Julián Álvarez volverá a estar disponible para el Atlético de Madrid ante el Athletic Club después de perderse el último partido por una indisposición, en una semana marcada además por el cierre del mercado y por las dudas sobre su continuidad en el conjunto rojiblanco.

Julián Álvarez vuelve a escena justo cuando el Atlético de Madrid necesitaba recuperar certezas. El delantero argentino fue incluido en la convocatoria para visitar este sábado al Athletic Club en San Mamés, después de haberse perdido el encuentro anterior frente al Sevilla por una indisposición que le impidió entrenarse durante varios días.

Diego Simeone confirmó el regreso en rueda de prensa. El técnico argentino aseguró que Álvarez está entrenando bien y que formará parte del grupo que viajará a Bilbao. La confirmación llega después de una semana particularmente movida para el atacante, cuyo futuro estuvo en el centro de la atención hasta las últimas horas del mercado de fichajes.

El propio Atlético de Madrid mantiene a Álvarez como una de las piezas principales de su plantilla para la temporada 2026-2027. La ficha oficial del club lo presenta como un delantero versátil, rápido y con capacidad para asociarse, además de recordar su trayectoria por River Plate, Manchester City y el conjunto rojiblanco.

La realidad deportiva, sin embargo, ha sido menos sencilla durante el comienzo del campeonato. Álvarez únicamente ha participado en uno de los tres primeros encuentros oficiales del Atlético. No disputó el estreno contra el Málaga por falta de rodaje, después de incorporarse a la pretemporada el 10 de agosto, y posteriormente jugó 33 minutos frente al Villarreal.

Ese regreso ante el conjunto castellonense tampoco fue sencillo. Su entrada al terreno de juego estuvo acompañada por la reacción crítica de parte del público, una circunstancia que añadió tensión a una etapa en la que el futbolista todavía intentaba recuperar ritmo competitivo.

Después llegó la indisposición que le apartó del partido contra el Sevilla. No pudo entrenar durante tres sesiones consecutivas y quedó fuera de la victoria rojiblanca por 3-1 en el Ramón Sánchez-Pizjuán. Ahora, con su recuperación encaminada, Simeone vuelve a contar con uno de los jugadores de mayor talento ofensivo de su plantilla.

Pero hay otro elemento que hizo especialmente relevante esta semana. El cierre del mercado terminó con Álvarez permaneciendo en Madrid, después de que no prosperara su deseo de ser transferido al Barcelona. También se había producido interés del Arsenal, aunque la operación tampoco llegó a concretarse.

La situación coloca al delantero ante un escenario diferente.
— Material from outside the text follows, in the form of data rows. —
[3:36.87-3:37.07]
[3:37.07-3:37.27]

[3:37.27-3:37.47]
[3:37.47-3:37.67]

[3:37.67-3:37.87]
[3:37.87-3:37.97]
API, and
Una vez cerrado el mercado, las especulaciones pierden espacio y el terreno de juego vuelve a convertirse en el lugar donde tendrá que responder. El partido de San Mamés puede representar, en ese sentido, una oportunidad para comenzar a dejar atrás un verano de incertidumbre.
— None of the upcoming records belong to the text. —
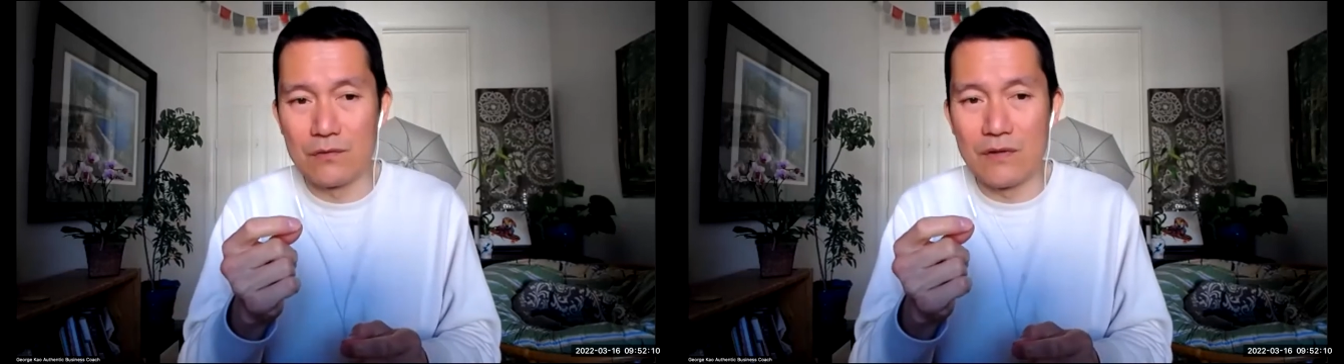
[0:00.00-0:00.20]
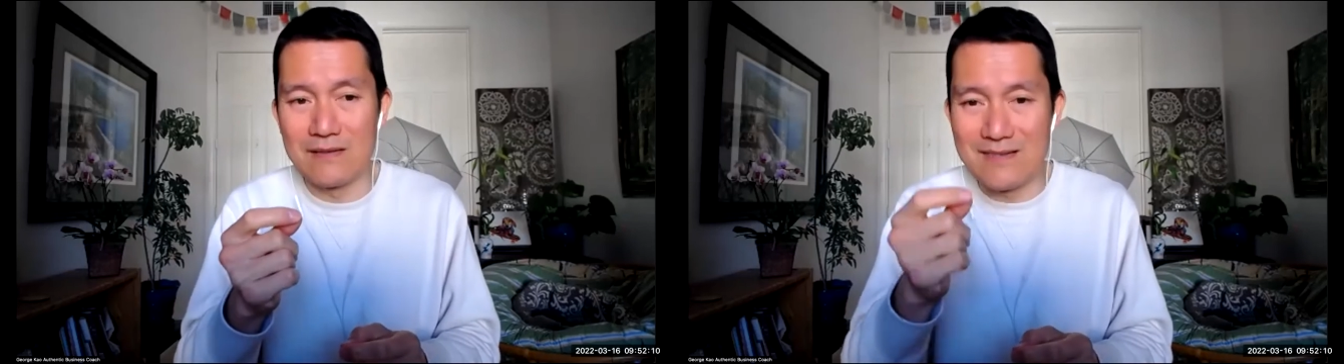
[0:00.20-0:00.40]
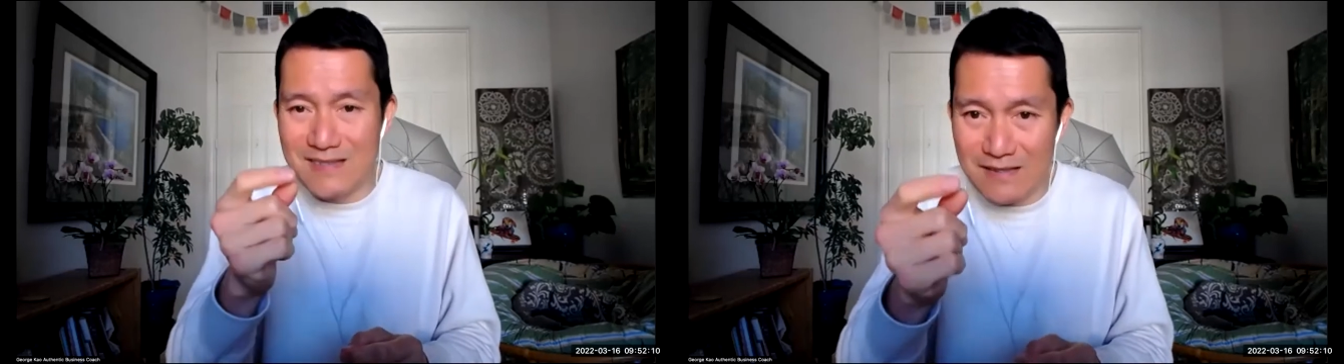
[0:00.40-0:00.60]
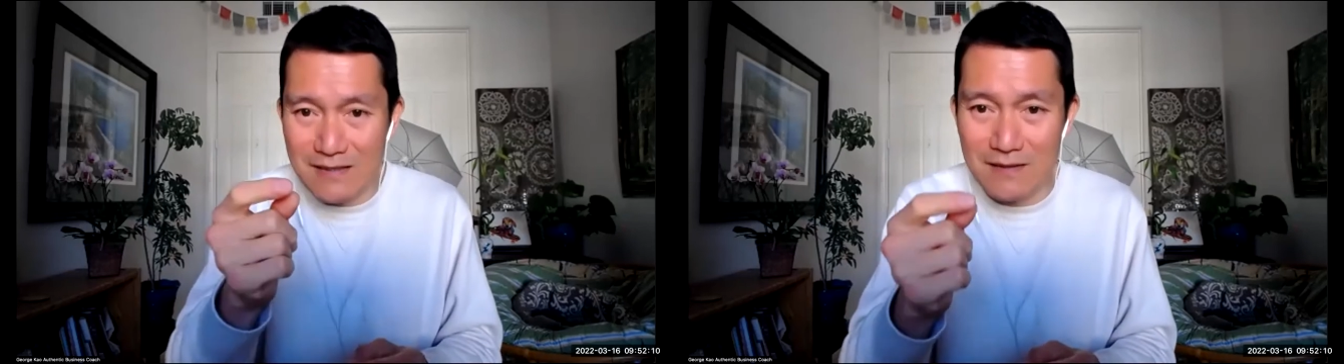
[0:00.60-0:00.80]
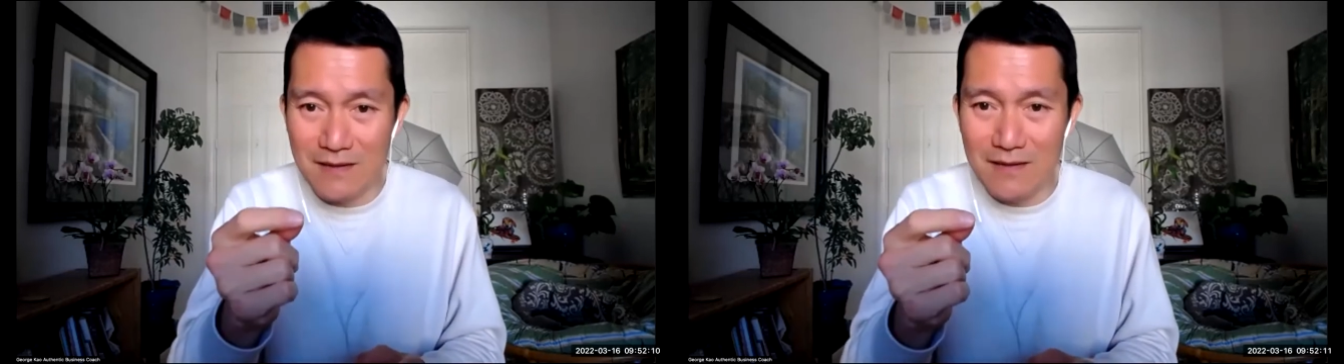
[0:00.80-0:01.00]
who can
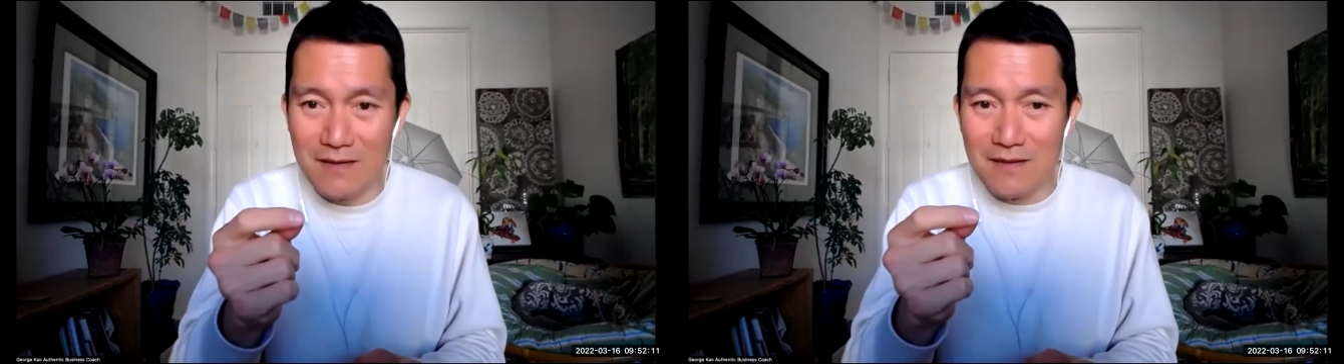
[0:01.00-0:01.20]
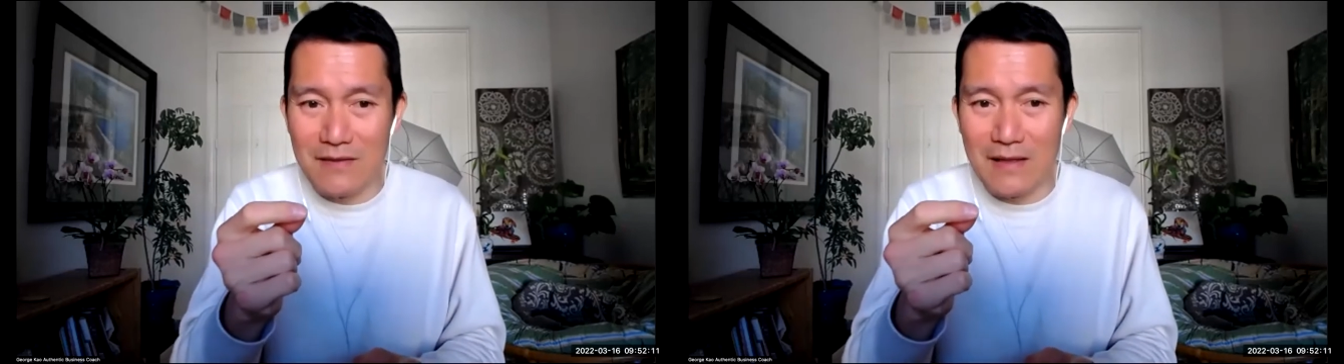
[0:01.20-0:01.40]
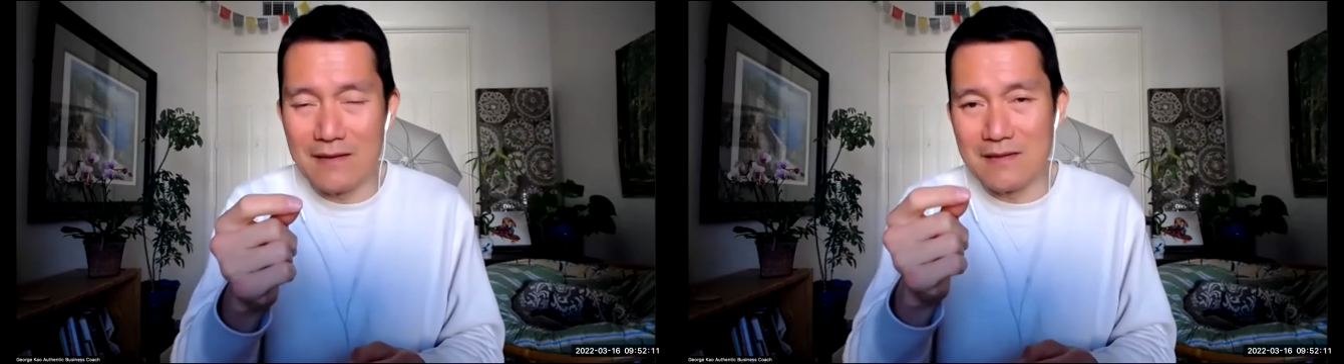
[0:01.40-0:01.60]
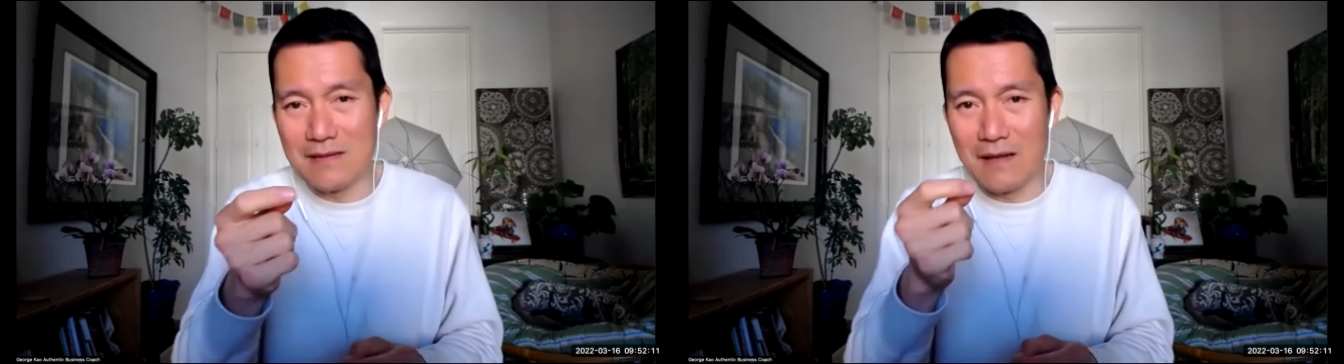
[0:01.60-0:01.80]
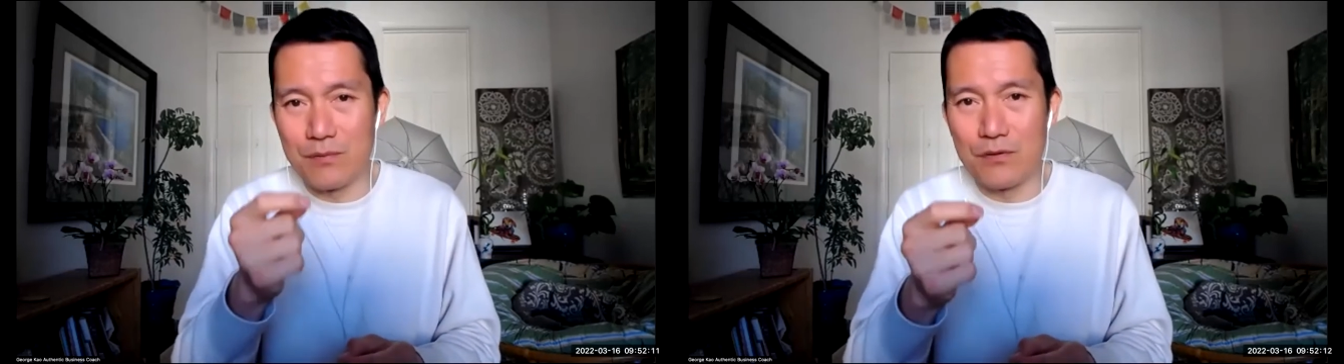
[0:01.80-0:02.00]
see that it's
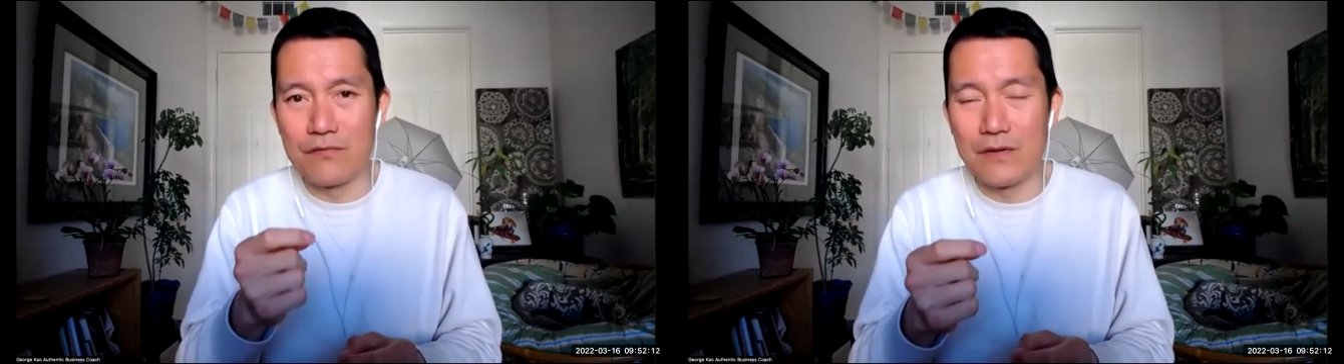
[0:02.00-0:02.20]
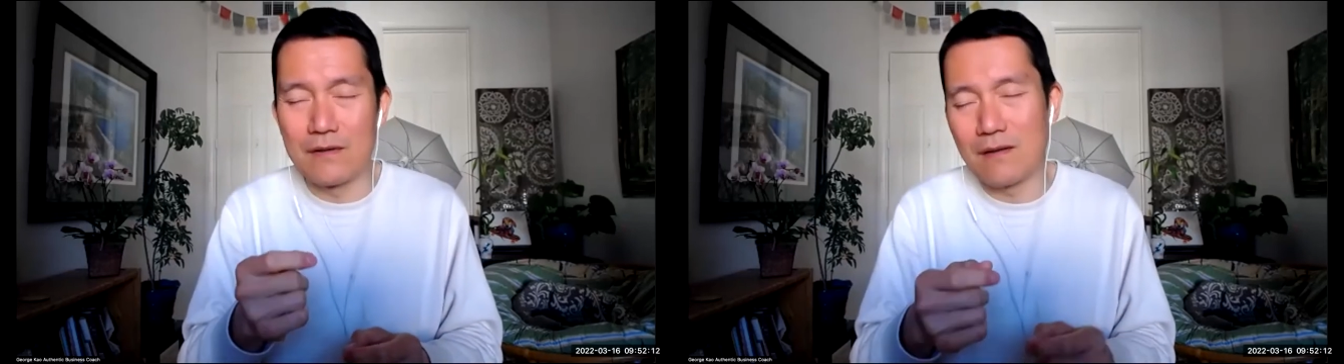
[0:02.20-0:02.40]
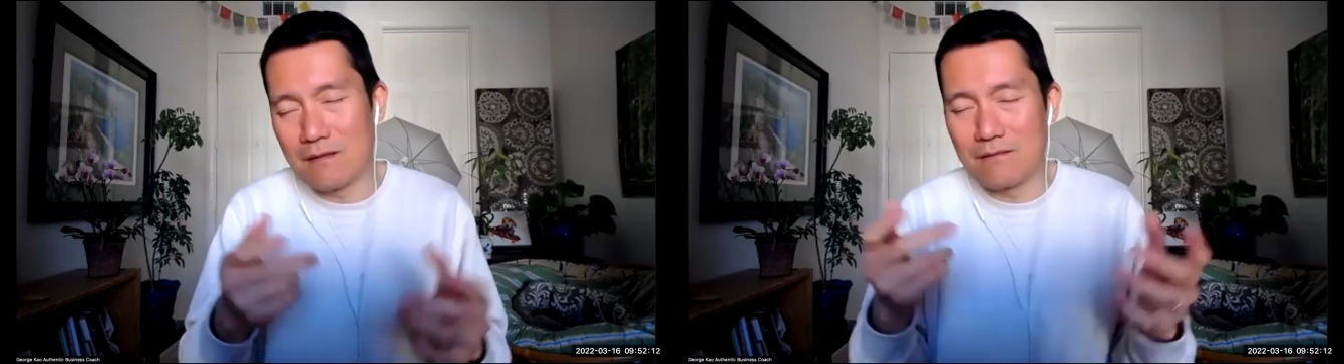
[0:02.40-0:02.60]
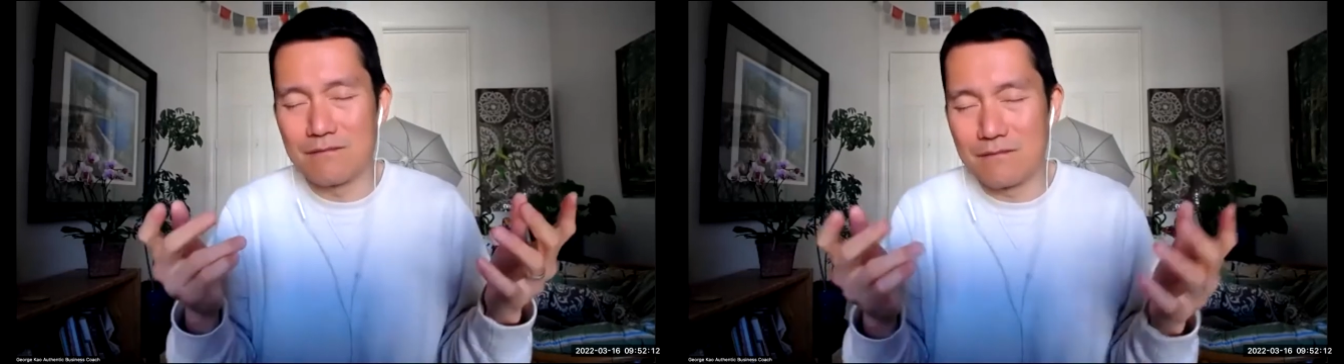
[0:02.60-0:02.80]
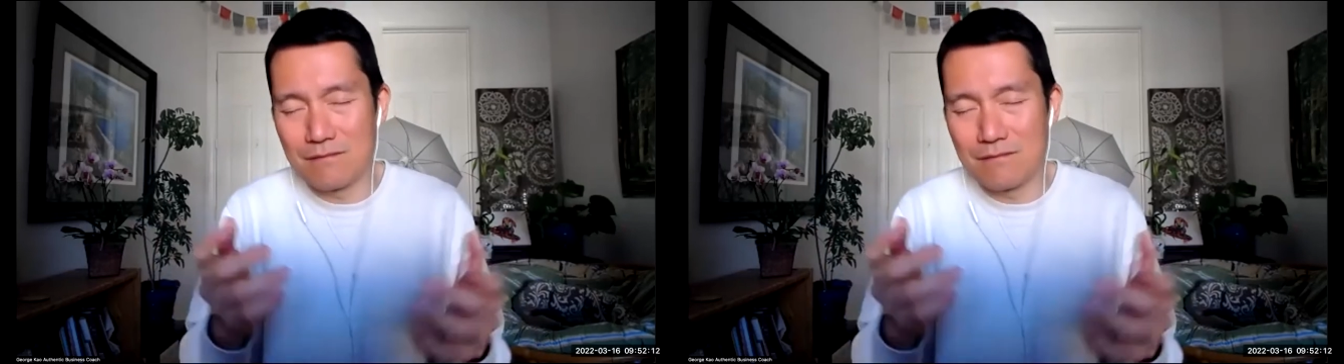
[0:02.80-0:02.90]
not perfect and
El Atlético llega al compromiso con siete puntos de nueve posibles, después de ganar al Málaga, empatar con Villarreal y vencer al Sevilla. No es un comienzo perfecto, pero sí una base positiva sobre la que Simeone puede trabajar. La incorporación de Álvarez a la convocatoria amplía además las alternativas ofensivas para un partido tradicionalmente exigente.

La otra cara de la actualidad rojiblanca está en Alexander Sørloth. El delantero noruego continúa fuera por una lesión muscular y se perderá su cuarto partido oficial consecutivo. El club mantiene su recuperación en curso, por lo que la responsabilidad ofensiva vuelve a repartirse entre las opciones disponibles.

En defensa también hay una novedad favorable. Robin Le Normand regresa a la convocatoria después de cumplir un partido de suspensión por la expulsión sufrida ante el Villarreal. Su disponibilidad ofrece a Simeone una alternativa más para reforzar una zona que deberá soportar la presión de un Athletic especialmente intenso en su estadio.

Y es que San Mamés no suele conceder demasiadas comodidades. El Atlético necesitará gestionar un ambiente exigente y, al mismo tiempo, encontrar la mejor versión de un Álvarez que todavía no ha podido encadenar minutos suficientes en este inicio de temporada.

La importancia de su regreso va, por tanto, más allá de una simple convocatoria. Después de semanas de rumores, un comienzo irregular y un episodio de salud que lo dejó fuera del último encuentro, el delantero tiene nuevamente la oportunidad de concentrarse en lo que mejor sabe hacer: jugar al fútbol.

La pelota, finalmente, vuelve a estar en sus pies. Y para un futbolista de su dimensión, pocas respuestas resultan más contundentes que las que se ofrecen dentro del campo.